◆ SUPPLIED DATA ◆
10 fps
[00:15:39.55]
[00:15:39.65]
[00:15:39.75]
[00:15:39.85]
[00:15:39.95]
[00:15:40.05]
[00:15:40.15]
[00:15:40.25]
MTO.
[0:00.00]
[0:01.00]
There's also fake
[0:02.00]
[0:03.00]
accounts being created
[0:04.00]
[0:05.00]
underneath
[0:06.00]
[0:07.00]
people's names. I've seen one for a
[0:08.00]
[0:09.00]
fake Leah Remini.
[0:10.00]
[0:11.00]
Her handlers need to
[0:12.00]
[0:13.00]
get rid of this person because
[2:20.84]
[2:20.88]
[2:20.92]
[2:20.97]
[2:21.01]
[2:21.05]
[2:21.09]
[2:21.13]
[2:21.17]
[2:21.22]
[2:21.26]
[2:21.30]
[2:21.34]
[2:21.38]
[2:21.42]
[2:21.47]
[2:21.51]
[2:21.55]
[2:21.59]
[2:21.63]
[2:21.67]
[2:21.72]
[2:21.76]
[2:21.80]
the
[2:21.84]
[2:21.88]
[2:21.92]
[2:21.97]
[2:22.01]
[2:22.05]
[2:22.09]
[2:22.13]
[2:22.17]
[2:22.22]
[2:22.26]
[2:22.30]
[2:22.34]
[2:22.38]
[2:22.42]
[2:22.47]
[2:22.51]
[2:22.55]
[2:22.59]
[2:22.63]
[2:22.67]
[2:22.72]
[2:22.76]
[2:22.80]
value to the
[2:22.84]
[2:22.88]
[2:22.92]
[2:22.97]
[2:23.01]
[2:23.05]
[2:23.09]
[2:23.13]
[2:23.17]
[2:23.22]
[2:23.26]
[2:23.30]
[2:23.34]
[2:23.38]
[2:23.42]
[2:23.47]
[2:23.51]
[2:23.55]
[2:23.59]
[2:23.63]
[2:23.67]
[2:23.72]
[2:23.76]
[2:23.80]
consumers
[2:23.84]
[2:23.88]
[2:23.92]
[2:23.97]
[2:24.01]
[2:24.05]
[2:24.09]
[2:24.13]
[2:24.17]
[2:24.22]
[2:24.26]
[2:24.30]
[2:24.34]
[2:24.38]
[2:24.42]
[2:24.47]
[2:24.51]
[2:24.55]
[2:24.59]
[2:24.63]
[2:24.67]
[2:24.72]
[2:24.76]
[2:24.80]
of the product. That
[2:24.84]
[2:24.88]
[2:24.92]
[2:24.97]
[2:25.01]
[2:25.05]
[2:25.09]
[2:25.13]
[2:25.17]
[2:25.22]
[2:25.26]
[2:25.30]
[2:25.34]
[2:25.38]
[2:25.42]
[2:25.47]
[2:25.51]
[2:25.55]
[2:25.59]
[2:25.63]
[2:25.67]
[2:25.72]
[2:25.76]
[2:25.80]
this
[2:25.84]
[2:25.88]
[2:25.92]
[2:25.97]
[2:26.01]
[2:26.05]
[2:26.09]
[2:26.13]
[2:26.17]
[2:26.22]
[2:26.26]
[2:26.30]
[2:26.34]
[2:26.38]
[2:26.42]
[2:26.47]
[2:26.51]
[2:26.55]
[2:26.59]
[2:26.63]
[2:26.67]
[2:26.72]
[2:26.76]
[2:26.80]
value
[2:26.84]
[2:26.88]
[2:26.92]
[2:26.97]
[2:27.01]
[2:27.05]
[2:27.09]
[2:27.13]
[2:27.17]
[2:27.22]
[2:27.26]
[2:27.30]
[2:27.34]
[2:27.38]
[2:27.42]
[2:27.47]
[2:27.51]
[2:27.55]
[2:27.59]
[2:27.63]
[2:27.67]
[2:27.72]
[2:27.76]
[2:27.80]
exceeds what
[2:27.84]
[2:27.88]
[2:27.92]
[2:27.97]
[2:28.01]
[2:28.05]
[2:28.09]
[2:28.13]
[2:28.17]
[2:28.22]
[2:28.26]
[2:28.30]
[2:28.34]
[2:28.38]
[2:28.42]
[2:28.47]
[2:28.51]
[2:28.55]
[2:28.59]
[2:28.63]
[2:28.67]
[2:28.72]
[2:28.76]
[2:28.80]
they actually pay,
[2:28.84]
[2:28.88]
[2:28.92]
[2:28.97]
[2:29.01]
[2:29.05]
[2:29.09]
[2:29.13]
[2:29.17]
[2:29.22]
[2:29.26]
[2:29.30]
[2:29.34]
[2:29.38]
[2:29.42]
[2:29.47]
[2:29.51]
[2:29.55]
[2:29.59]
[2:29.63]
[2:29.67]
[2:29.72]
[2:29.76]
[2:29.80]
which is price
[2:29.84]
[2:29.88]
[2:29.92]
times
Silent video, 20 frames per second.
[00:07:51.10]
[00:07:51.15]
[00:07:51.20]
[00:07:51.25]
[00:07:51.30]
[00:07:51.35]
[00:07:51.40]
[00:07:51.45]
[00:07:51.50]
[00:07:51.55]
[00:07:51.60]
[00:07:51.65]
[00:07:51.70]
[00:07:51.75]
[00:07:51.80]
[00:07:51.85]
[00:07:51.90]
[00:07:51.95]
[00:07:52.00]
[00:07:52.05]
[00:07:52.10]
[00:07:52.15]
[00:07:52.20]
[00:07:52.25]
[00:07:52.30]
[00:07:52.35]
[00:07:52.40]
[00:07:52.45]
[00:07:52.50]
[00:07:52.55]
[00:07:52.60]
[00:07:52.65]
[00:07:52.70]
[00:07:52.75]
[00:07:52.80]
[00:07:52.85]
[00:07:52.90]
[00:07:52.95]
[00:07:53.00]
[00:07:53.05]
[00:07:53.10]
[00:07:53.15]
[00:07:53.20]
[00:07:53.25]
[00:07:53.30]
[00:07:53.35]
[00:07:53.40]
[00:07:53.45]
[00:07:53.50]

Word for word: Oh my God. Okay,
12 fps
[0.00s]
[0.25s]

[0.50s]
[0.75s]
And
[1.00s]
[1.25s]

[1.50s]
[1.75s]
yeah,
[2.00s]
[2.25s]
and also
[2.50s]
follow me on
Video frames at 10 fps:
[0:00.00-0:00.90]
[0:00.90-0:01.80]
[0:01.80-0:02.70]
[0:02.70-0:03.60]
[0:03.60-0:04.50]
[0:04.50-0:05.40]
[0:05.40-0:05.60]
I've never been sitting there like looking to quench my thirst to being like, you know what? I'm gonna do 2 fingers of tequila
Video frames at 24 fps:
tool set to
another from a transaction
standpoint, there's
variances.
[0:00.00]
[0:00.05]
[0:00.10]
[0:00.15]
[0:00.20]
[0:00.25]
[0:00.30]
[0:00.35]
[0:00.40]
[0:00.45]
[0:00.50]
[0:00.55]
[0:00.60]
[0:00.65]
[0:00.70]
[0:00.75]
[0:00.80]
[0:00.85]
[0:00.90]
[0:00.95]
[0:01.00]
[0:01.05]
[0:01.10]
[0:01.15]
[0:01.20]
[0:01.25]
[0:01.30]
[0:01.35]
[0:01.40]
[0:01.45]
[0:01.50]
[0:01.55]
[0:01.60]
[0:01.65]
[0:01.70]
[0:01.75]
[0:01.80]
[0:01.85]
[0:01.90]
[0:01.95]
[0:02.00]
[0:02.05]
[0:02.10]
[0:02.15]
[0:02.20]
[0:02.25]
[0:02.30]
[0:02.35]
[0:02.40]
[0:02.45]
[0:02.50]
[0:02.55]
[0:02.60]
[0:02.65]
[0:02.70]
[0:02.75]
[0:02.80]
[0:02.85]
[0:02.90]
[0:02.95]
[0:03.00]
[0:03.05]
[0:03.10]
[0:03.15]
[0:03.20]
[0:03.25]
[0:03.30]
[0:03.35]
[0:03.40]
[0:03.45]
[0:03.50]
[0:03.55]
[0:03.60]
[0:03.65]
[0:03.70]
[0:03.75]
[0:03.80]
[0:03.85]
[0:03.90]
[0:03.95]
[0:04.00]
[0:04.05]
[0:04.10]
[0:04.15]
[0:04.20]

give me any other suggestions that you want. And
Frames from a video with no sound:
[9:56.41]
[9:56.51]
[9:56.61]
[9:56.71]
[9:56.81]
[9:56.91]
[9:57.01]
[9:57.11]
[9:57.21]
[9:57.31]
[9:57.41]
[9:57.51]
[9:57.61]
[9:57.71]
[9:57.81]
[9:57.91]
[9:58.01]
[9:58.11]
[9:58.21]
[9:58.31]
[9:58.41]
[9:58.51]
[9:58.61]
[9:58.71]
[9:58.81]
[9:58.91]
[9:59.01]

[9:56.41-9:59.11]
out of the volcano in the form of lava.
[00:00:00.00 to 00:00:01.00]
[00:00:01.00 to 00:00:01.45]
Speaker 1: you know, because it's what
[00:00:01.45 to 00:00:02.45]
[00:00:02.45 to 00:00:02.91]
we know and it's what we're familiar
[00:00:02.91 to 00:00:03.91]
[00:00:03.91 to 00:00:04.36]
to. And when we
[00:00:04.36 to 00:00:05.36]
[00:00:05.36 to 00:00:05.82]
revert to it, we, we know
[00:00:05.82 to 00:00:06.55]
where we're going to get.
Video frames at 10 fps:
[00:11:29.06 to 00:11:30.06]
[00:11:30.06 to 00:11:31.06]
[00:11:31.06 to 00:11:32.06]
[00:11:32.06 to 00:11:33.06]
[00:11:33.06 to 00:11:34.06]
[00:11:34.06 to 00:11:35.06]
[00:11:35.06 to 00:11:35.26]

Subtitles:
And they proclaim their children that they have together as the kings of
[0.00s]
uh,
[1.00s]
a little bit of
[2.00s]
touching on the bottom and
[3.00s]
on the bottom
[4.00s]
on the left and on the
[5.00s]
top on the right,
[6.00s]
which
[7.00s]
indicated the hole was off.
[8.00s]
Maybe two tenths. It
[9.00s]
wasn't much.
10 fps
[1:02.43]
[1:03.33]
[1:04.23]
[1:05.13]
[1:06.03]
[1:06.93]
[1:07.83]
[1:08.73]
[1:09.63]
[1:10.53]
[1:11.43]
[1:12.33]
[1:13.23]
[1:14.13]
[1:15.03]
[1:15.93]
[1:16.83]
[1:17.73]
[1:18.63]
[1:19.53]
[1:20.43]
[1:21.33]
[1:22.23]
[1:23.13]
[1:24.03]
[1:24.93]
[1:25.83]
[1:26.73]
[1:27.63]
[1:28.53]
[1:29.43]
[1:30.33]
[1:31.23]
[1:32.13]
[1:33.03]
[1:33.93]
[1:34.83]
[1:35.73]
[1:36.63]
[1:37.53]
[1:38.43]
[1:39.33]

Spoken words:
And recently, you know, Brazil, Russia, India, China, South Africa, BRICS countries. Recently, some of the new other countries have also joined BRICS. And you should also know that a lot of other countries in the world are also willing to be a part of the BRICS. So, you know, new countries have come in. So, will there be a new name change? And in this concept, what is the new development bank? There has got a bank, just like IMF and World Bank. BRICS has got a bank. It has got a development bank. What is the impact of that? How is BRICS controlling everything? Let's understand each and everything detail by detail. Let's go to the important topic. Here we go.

◆ WHAT TO DO ◆
Write out exactly the lines above between the line with "[00:07:51.70]" and the line with "[0:04.50-0:05.40]", inclusive, and nothing beyond them.

◆ RESPONSE ◆
[00:07:51.70]
[00:07:51.75]
[00:07:51.80]
[00:07:51.85]
[00:07:51.90]
[00:07:51.95]
[00:07:52.00]
[00:07:52.05]
[00:07:52.10]
[00:07:52.15]
[00:07:52.20]
[00:07:52.25]
[00:07:52.30]
[00:07:52.35]
[00:07:52.40]
[00:07:52.45]
[00:07:52.50]
[00:07:52.55]
[00:07:52.60]
[00:07:52.65]
[00:07:52.70]
[00:07:52.75]
[00:07:52.80]
[00:07:52.85]
[00:07:52.90]
[00:07:52.95]
[00:07:53.00]
[00:07:53.05]
[00:07:53.10]
[00:07:53.15]
[00:07:53.20]
[00:07:53.25]
[00:07:53.30]
[00:07:53.35]
[00:07:53.40]
[00:07:53.45]
[00:07:53.50]

Word for word: Oh my God. Okay,
12 fps
[0.00s]
[0.25s]

[0.50s]
[0.75s]
And
[1.00s]
[1.25s]

[1.50s]
[1.75s]
yeah,
[2.00s]
[2.25s]
and also
[2.50s]
follow me on
Video frames at 10 fps:
[0:00.00-0:00.90]
[0:00.90-0:01.80]
[0:01.80-0:02.70]
[0:02.70-0:03.60]
[0:03.60-0:04.50]
[0:04.50-0:05.40]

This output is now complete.